No desenvolvimento desta tarefa, os investigadores que a cumprem deparam-se, não raras vezes, com documentos que transportam o pensamento para outras épocas vividas ou idealizadas pelos mesmos, dada a antiguidade de alguns manuscritos. Espoletam essas viagens no tempo – com o manuseamento cuidado dos papéis manuscritos, cartas, ofícios e tantos outros documentos guardados, de inestimável valor – aquando não havia fotocopiadoras e que, para se fazer cópia de uma carta para arquivo, se tinha de recorrer a um papel químico entre duas, finas, folhas de papel. Não havia faxes e muito menos computadores ou Internet e já nem se fala em email ou telemóveis. Mas havia telegramas, recados anotados em pequenos papéis, onde, por vezes, se registavam os impulsos gastos num telefonema, cartas de pesar com envelope debruado a preto, e, depois, telefax, fax e tudo o que se lhes seguiu e cada vez mais velozmente. Qualquer tarefa diária de um grupo exigia, naquele tempo, uma maior disponibilidade para a executar, mas fazia-se na mesma!
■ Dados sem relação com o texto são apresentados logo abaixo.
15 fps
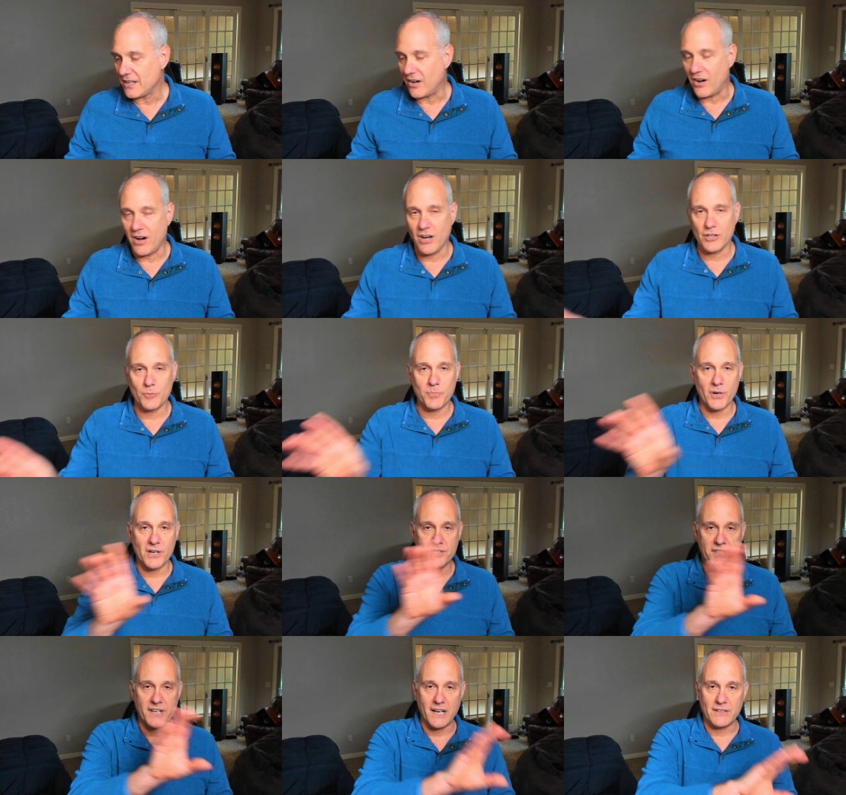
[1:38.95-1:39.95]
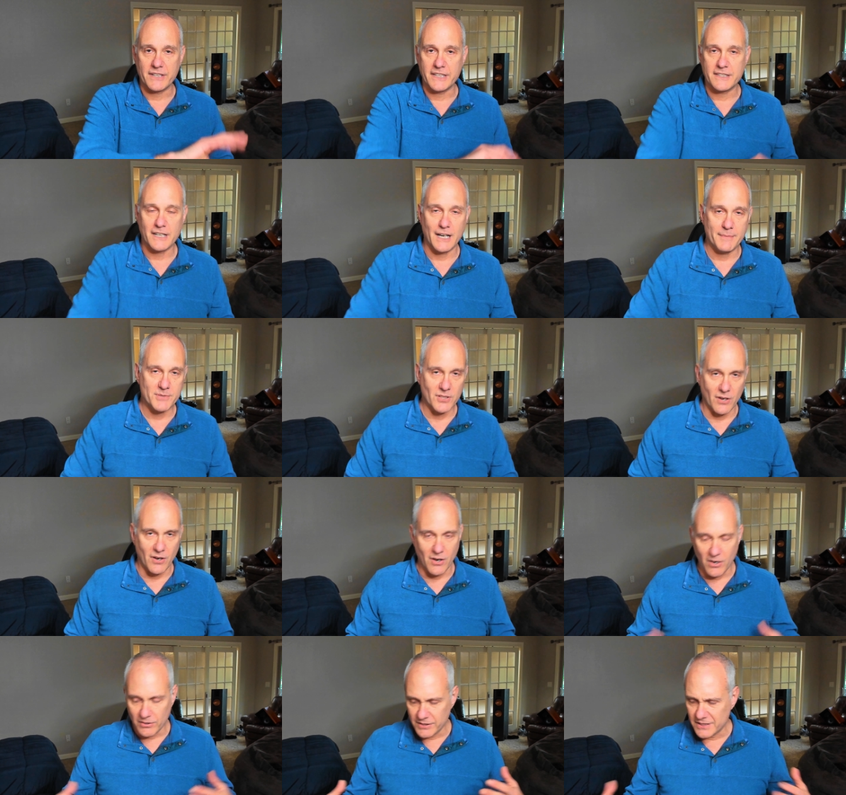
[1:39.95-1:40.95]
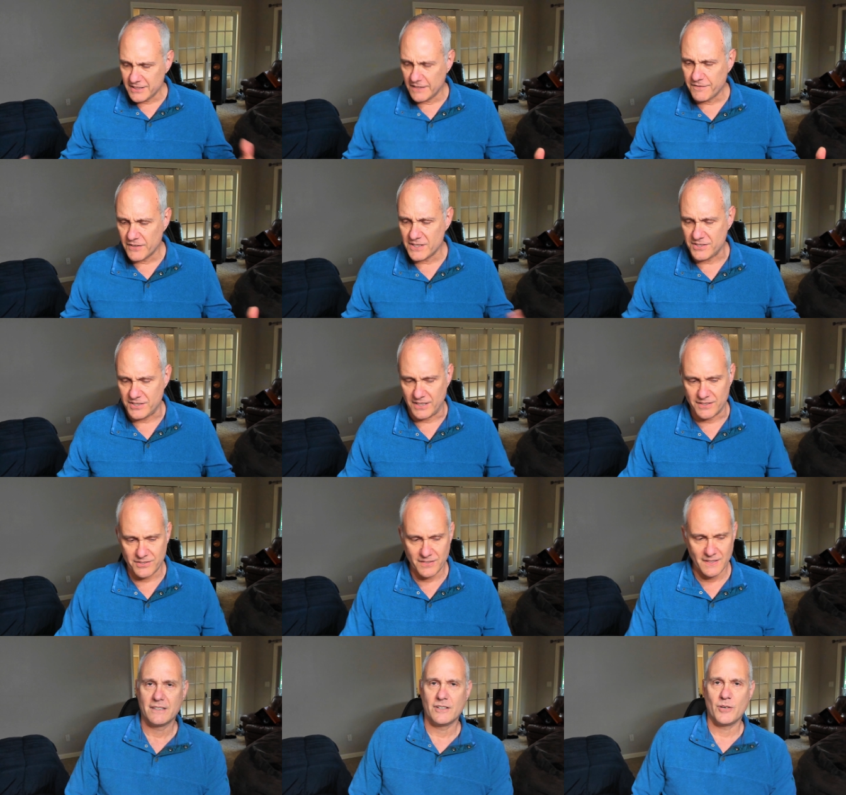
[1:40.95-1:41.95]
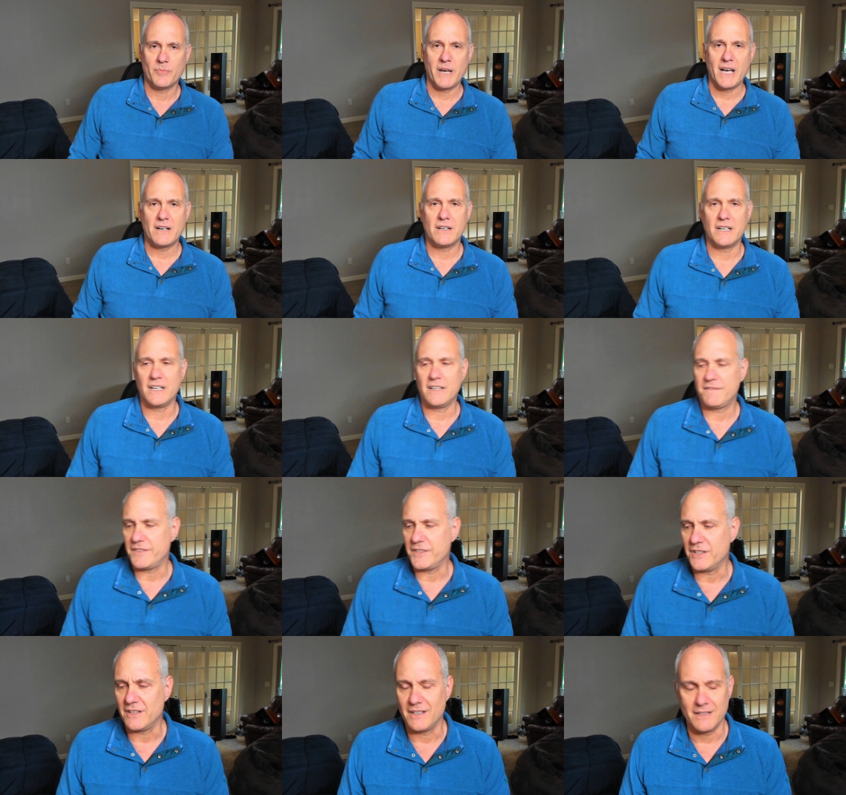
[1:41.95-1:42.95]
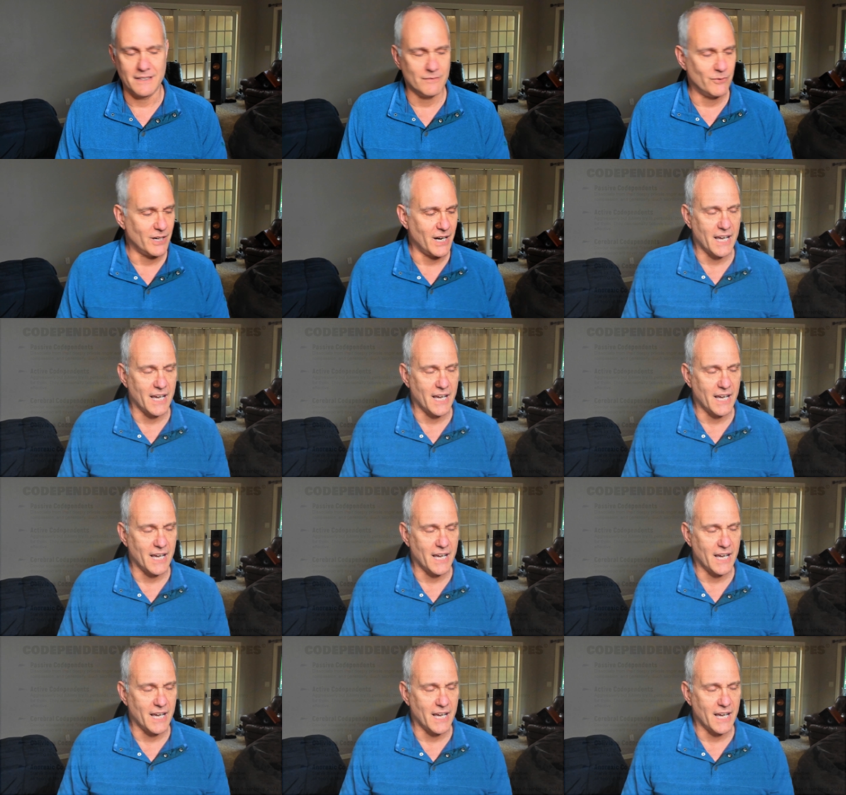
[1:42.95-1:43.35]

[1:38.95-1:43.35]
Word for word: all the personality types, all the differences. No matter if you're what I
Recuando a esse tempo, não será difícil supor o grau de dificuldade inerente à organização de uma viagem internacional. E elas aconteceram. Tornando possível o impensável, tirar ao campo e às searas alguns homens para os levar a cantar as modas do dia a dia e outras, porém, nos maiores palcos do mundo.
Sendo incomum esta prática cultural, estando delimitada no território, presente, sobretudo, no Baixo Alentejo, a partir do momento em que surge na capital, desde cedo suscitou interesse pelas gentes da cultura do nosso país e não só. Assim sucedeu em 1932, aquando da participação do Rancho Coral de Serpa no Festival de Dança e Música Popular no Casino do Estoril que, de imediato, despertou o interesse de Rodney Gallop, musicólogo e etnólogo de renome mundial. Diplomata também.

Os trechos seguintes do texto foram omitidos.